There was Halloween music, like the "Monster Mash" and the Addams Family theme that the students sang, under the guidance of music teacher Piero Romano.
There was a Halloween show put on by some of the parents and friends, like professional performers Charles Walters and Veronica Perez, which certainly entertained the youngsters. The local Girl Scout Troop read Halloween stories to the little ones.
"It was really fun for us to see the children dressed up and getting excited," Webster School Principal Anthony Colasurdo said.
The teachers also dressed in costumes. McGinley was dressed as a clown, complete with giant shoes and red nose.
"Some of the parents didn't even recognize me," McGinley said. "I think everyone had a lot of fun. I know the kids had a great time. We can't just let them eat candy all day. There had to be something more."
Colasurdo had plans to dress like a convict, complete with striped shirt and pants, but the costume he purchased didn't fit. So he just threw on a wig and pretended to be Bob Marley.
"Incredibly, at least three of the kids knew who Bob Marley was," Colasurdo said. "I was impressed."

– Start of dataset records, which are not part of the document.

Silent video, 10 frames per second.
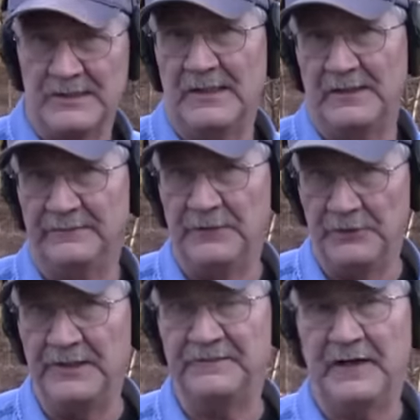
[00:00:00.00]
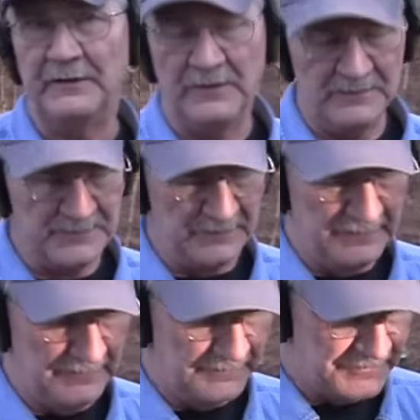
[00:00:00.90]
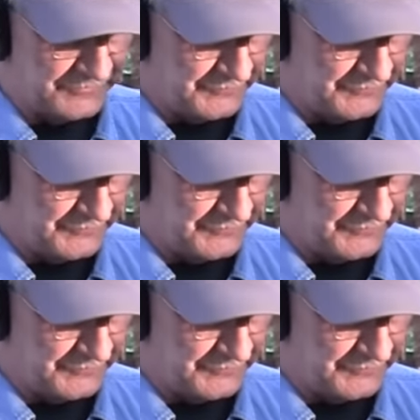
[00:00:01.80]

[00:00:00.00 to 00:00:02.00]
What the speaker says: a lot of unique firearms, and this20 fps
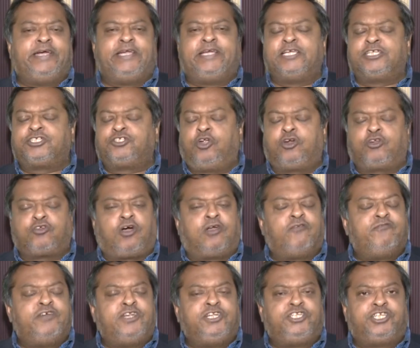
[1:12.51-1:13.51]
It is not
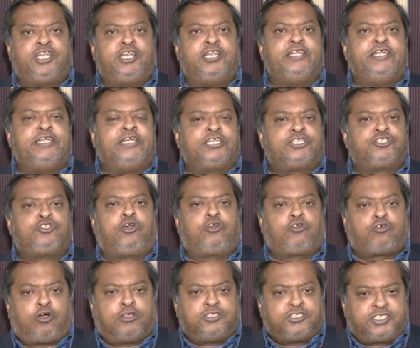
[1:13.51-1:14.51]
conventional. It is
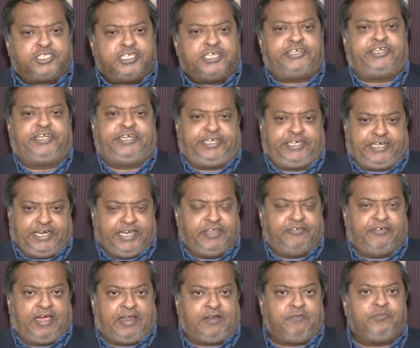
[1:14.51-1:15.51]
not concentrated
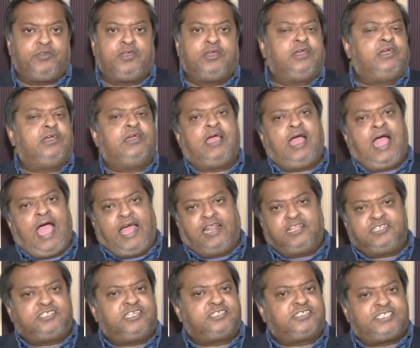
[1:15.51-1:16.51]
anywhere.
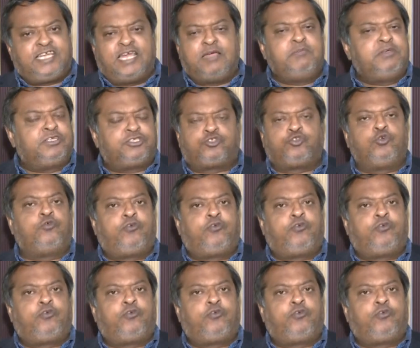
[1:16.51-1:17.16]
And the same is true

All of the children received their own pumpkin, courtesy of Shop-Rite in the Columbia Park shopping center in North Bergen, who donated more than 400 pumpkins for the children. An additional 15 decorated pumpkins were raffled off to the children.
Geraldine Mills, the president of the Webster PTPA, was happy to be able to coordinate the event.
"Halloween only comes once a year, so we have to make it special for the children," Mills said. "It's the start of their happy season, with Halloween, then Thanksgiving, then Christmas. We were absolutely excited to be able to put the program together. It's all about the children."
Mills credited the efforts of parent Jackie Moran for also helping to put the day together.
"There were monsters and super heroes," Colasurdo said. "The kids all had a great day being someone else in class."
"They were jumping up and down," McGinley said. "I really think they love showing off."